Author Topic: I'd catch a grenade for you  (Read 4279 times)

Yes, good music at last :D
> That song is terrible, no offense
> You didn't get the joke, you had to have been on the forums a while ago


You didn't get the joke, you had to have been on the forums a while ago
Twas a funny joke though ;3


I love it. Bruno Mars is lovey as forget. It's called "Grenade", dumbass. Also, my beard is made of corn. Your argument is invalid.

> That song is terrible, no offense

Too bad, I am now a fence.

Initiate metal
« Last Edit: April 01, 2011, 10:20:27 PM by Dodger »

I love it. Bruno Mars is lovey as forget. It's called "Grenade", dumbass. Also, my beard is made of corn. Your argument is invalid.
I am referring to the handicapped text lines , I know it is called Grenade.

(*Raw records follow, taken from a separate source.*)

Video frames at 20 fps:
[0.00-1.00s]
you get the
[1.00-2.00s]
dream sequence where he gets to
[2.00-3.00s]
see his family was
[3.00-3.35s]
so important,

Why would you catch a grenade? :(

So the person you love doesnt go boom. Self-Sacrifice I think.

Because your hand can magically stop grenade shrapness and save your love.
So she can mourn.

I would catch and throw. They train kis for this in secret by making them plam hot potato with a pin.

Bruno Mars suck and this song is stuff. Good call

Everyday in band, while the womens are trying to play Grenade on flutes, some br0s and I are playing sum jazz and being awesome.

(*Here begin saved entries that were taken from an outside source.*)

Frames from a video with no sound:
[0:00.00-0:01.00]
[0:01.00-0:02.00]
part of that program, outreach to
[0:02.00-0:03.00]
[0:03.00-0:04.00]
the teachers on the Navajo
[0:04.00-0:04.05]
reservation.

Everyday in band, while the womens are trying to play Grenade on flutes, some br0s and I are playing sum jazz and being awesome.
Disregard females, acquire epic free-form jazz skills


Disregard females, acquire epic free-form jazz skills
-snip- exactly, improv. I play alto sax and three bros play Annoying Orangeet and one tenor sax.
We are improvising all the way, and it is some epic stuff.